(Saved entries)
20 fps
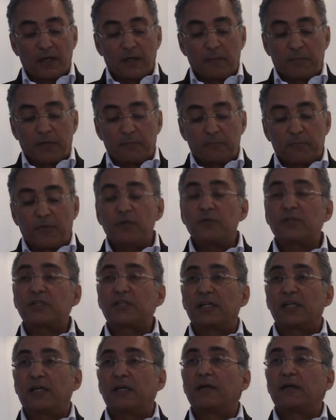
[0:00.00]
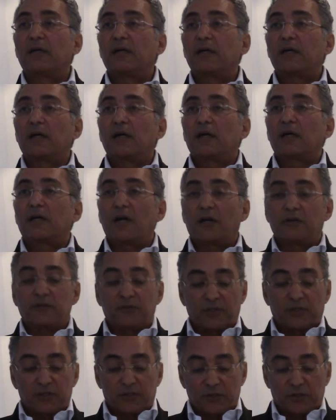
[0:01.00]
But mostly,
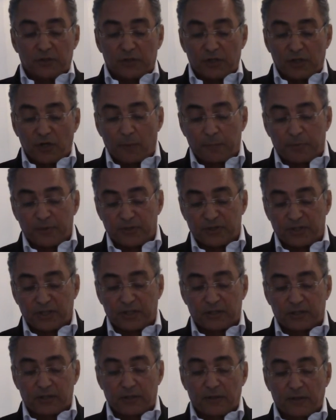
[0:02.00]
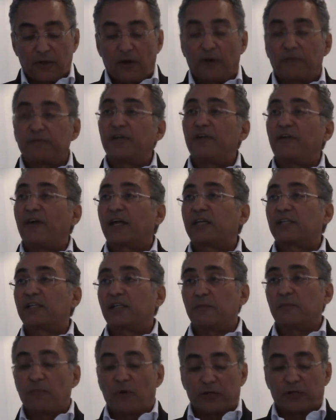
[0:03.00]
countries do the opposite of
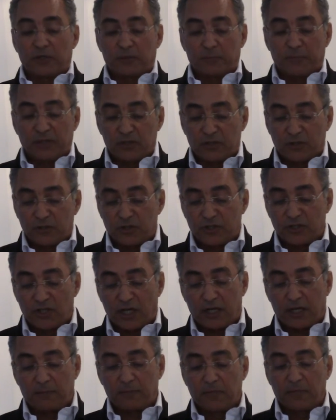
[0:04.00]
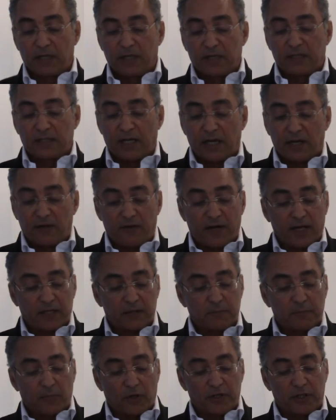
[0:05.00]
erecting monuments to shame. They
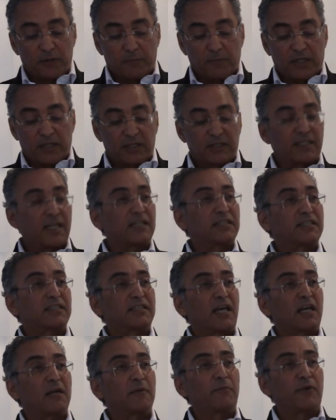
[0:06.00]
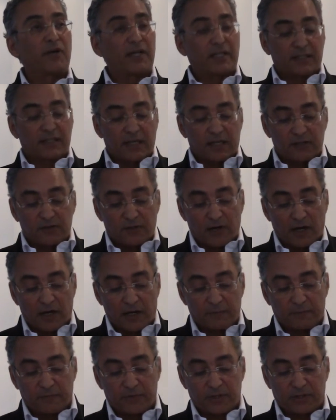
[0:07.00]
erect monuments that celebrate their
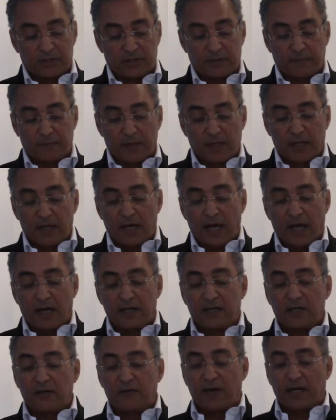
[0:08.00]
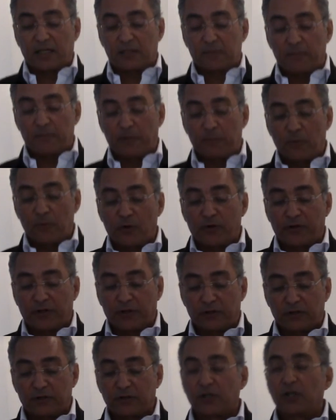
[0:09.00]
triumphs and erect
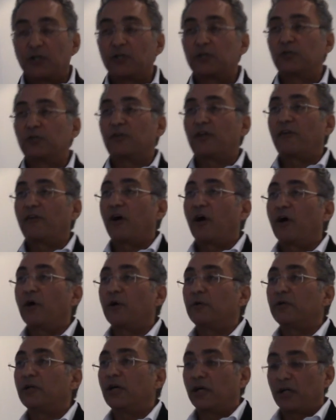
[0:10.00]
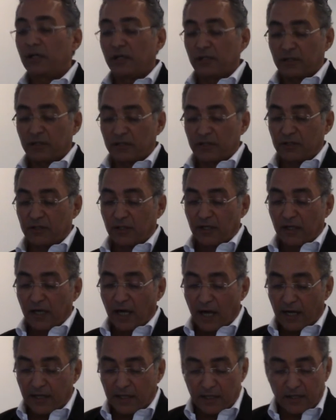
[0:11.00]
memorials to their own hurts
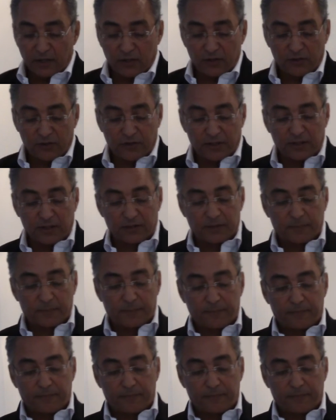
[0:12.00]
and injuries.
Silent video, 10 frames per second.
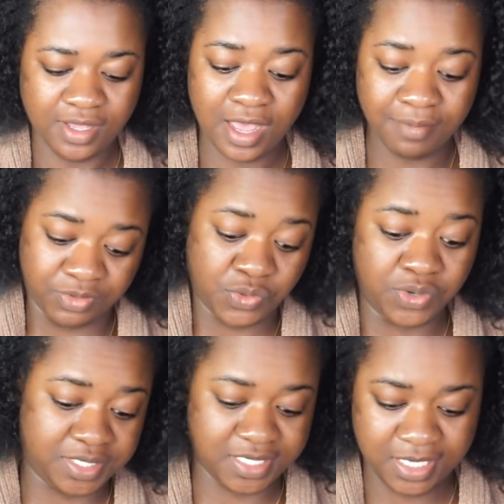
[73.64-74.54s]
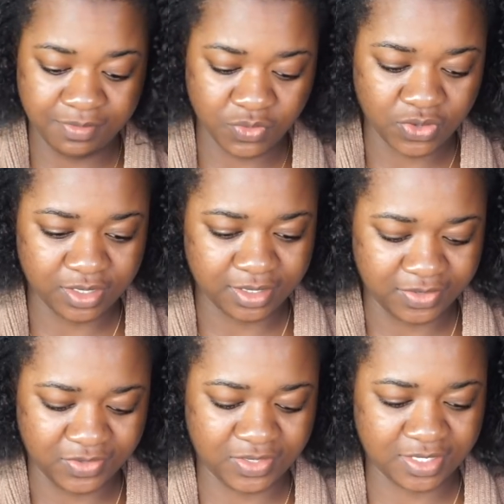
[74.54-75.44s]
I'm going to need more
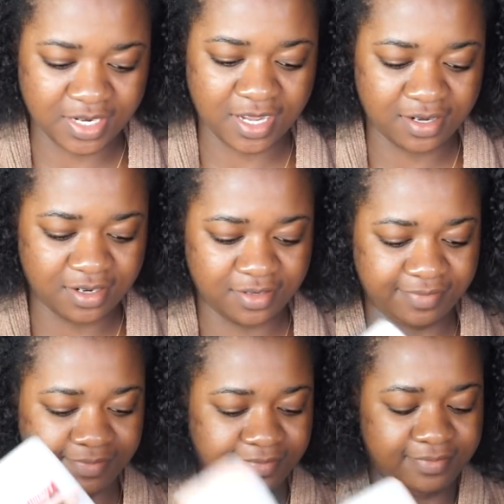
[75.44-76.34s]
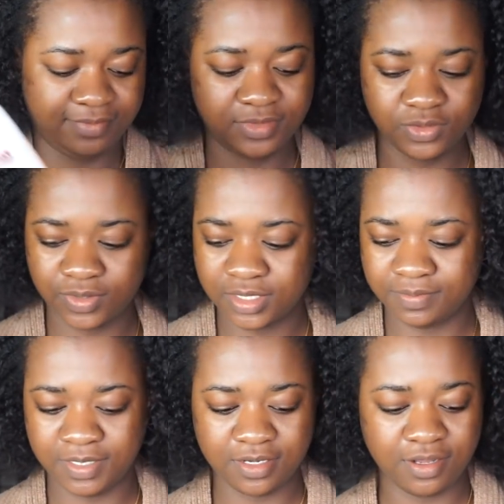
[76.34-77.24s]
because this is not going to
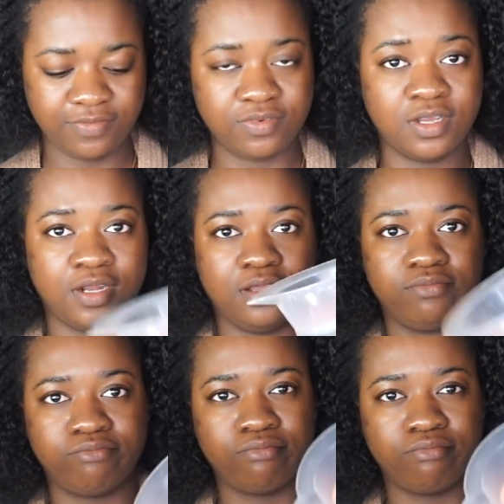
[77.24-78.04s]
be enough. Look at it.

> [EXERCISE AIM]: If an entry holds a picture, skip the picture and print the rest of the data exactly.

> [ANSWER FOR THIS EXERCISE]:
20 fps
[0:00.00]
[0:01.00]
But mostly,
[0:02.00]
[0:03.00]
countries do the opposite of
[0:04.00]
[0:05.00]
erecting monuments to shame. They
[0:06.00]
[0:07.00]
erect monuments that celebrate their
[0:08.00]
[0:09.00]
triumphs and erect
[0:10.00]
[0:11.00]
memorials to their own hurts
[0:12.00]
and injuries.
Silent video, 10 frames per second.
[73.64-74.54s]
[74.54-75.44s]
I'm going to need more
[75.44-76.34s]
[76.34-77.24s]
because this is not going to
[77.24-78.04s]
be enough. Look at it.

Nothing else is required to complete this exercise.